Take the lines below from the one with "[0:00.00-0:01.00]" through the one with "Transcript: christ itself" and retype them exactly. Include nothing else, and no pictures.

*** Opening of GIVEN DATA ***

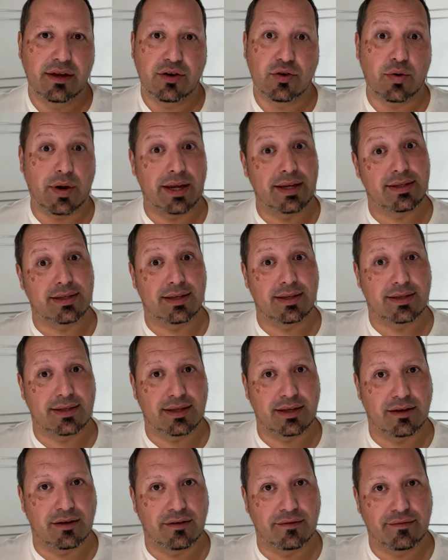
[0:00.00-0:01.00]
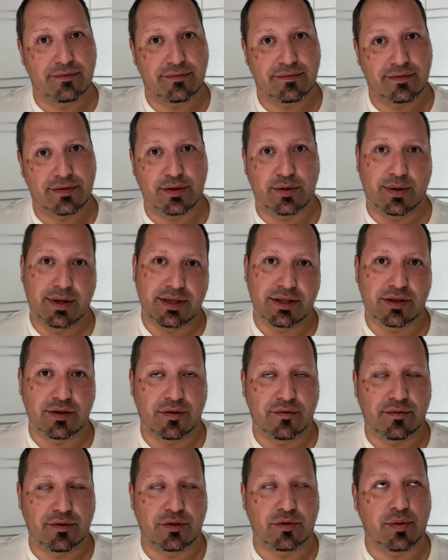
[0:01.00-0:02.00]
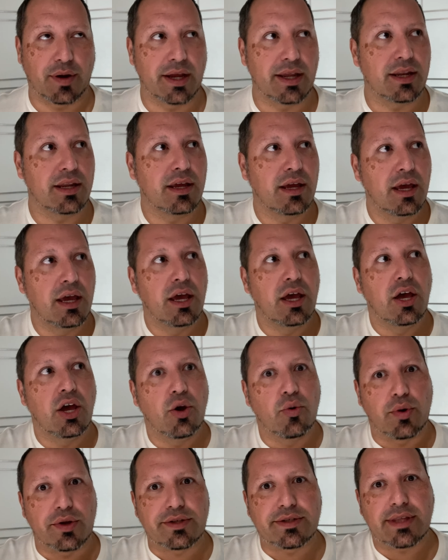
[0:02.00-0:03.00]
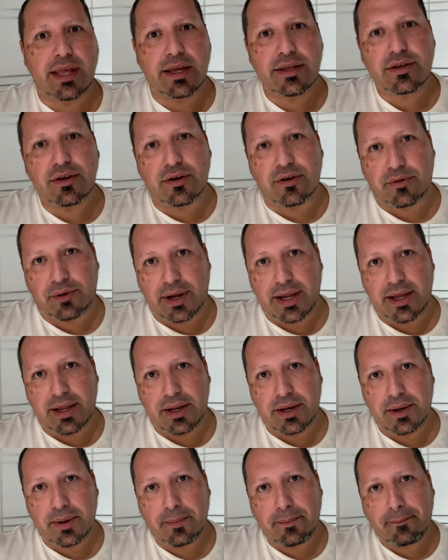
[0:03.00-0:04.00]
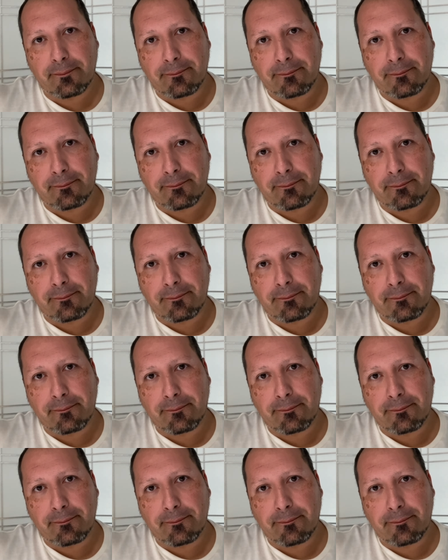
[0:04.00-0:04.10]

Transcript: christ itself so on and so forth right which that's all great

*** Close of GIVEN DATA ***
*** Opening of GIVEN DATA ***

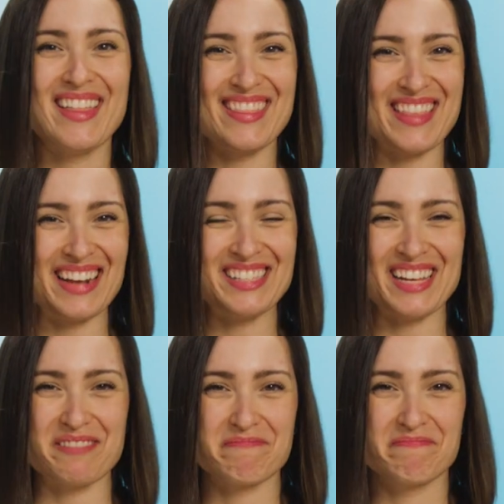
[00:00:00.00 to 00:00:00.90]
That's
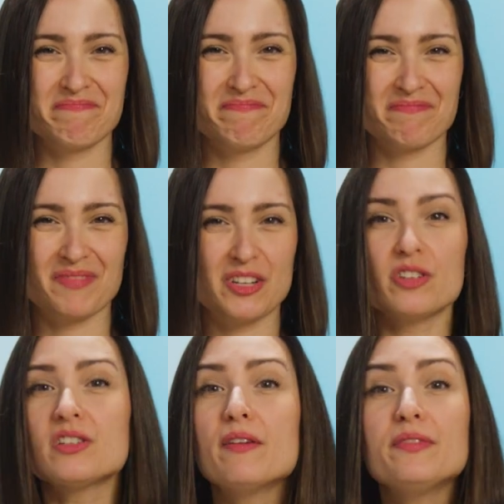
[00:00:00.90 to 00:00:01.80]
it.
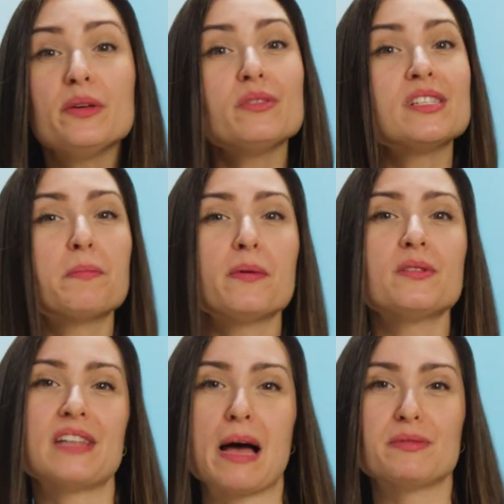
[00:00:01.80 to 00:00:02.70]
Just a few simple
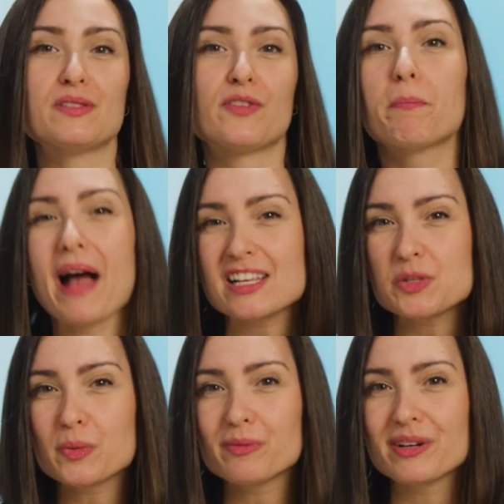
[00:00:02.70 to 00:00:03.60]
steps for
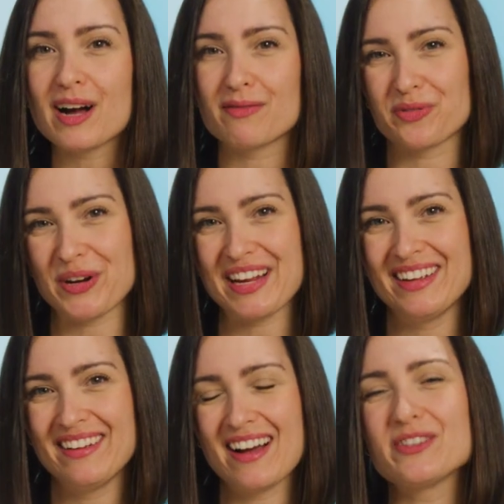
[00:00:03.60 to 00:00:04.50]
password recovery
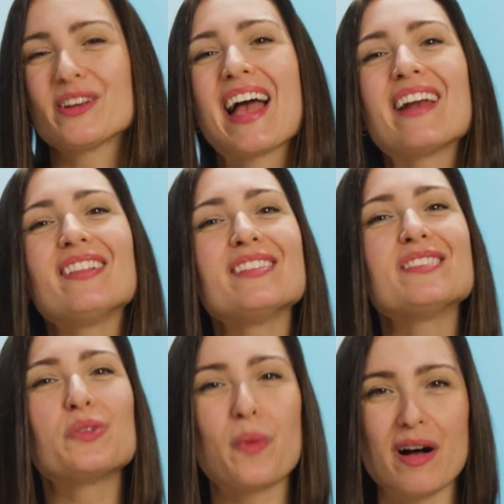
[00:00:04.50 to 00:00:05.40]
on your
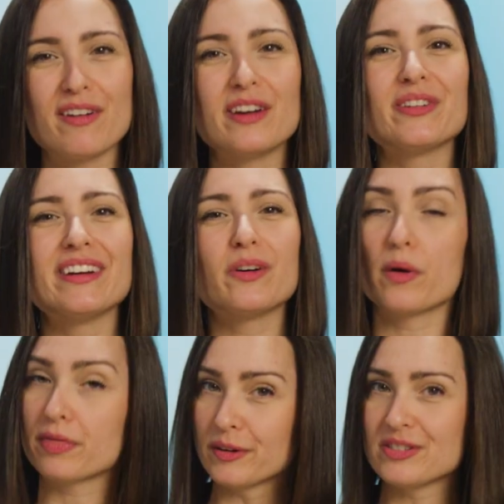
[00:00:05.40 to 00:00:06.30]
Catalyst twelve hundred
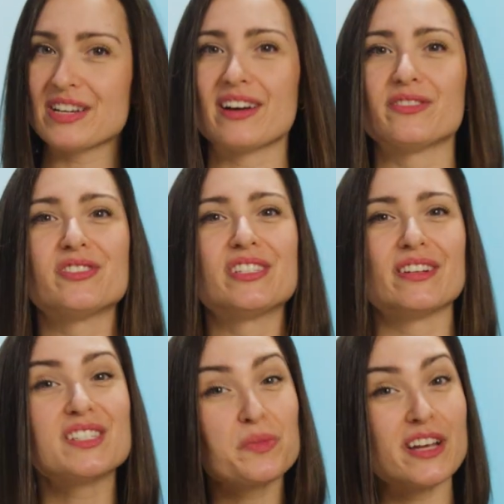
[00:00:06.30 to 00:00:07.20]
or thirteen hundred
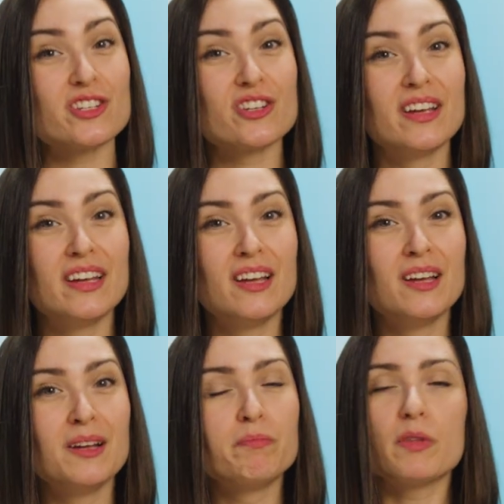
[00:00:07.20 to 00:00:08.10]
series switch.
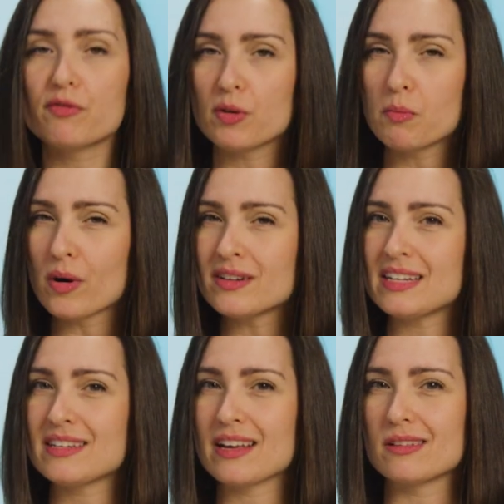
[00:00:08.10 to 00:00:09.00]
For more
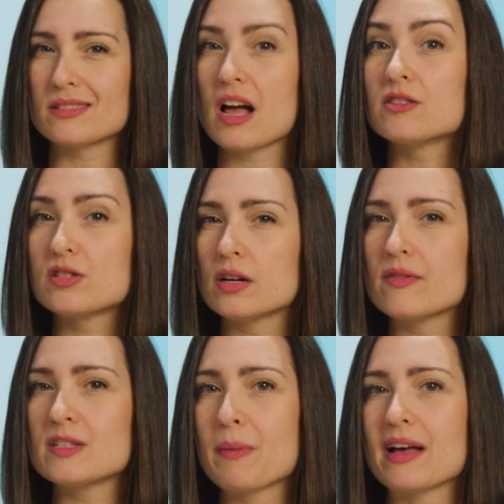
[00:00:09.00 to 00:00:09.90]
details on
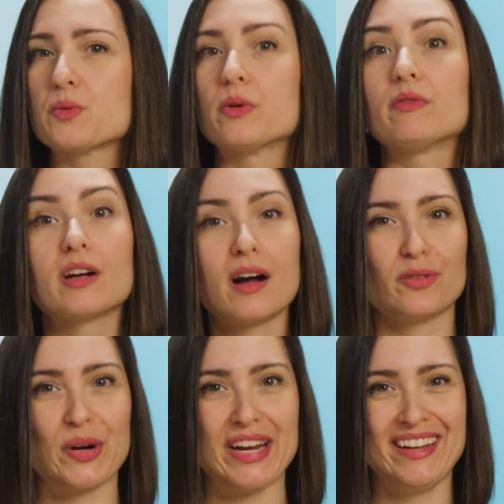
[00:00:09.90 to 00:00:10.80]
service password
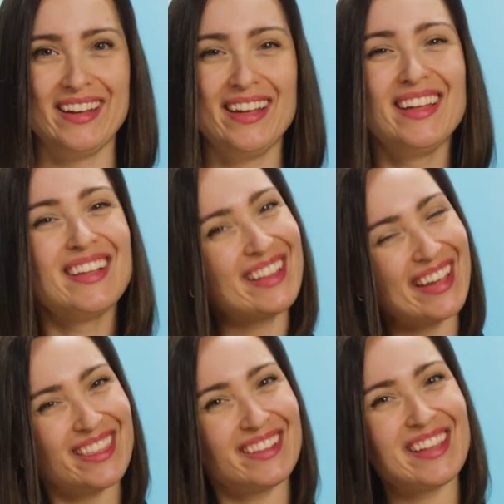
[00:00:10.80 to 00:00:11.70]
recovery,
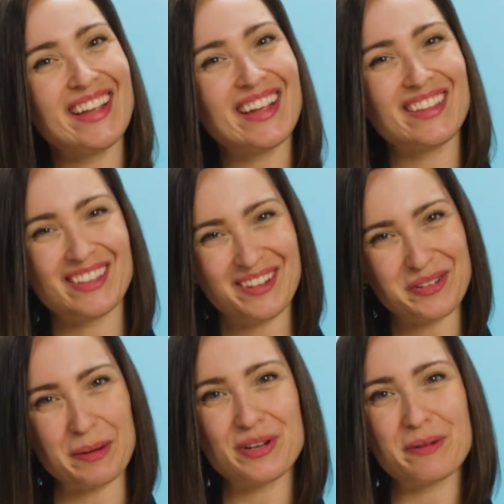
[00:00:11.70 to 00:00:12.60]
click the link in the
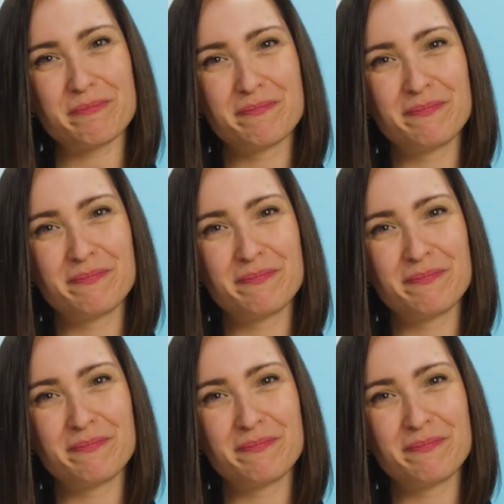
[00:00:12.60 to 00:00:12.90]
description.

*** Close of GIVEN DATA ***

> **TASK OUTPUT**
[0:00.00-0:01.00]
[0:01.00-0:02.00]
[0:02.00-0:03.00]
[0:03.00-0:04.00]
[0:04.00-0:04.10]

Transcript: christ itself so on and so forth right which that's all great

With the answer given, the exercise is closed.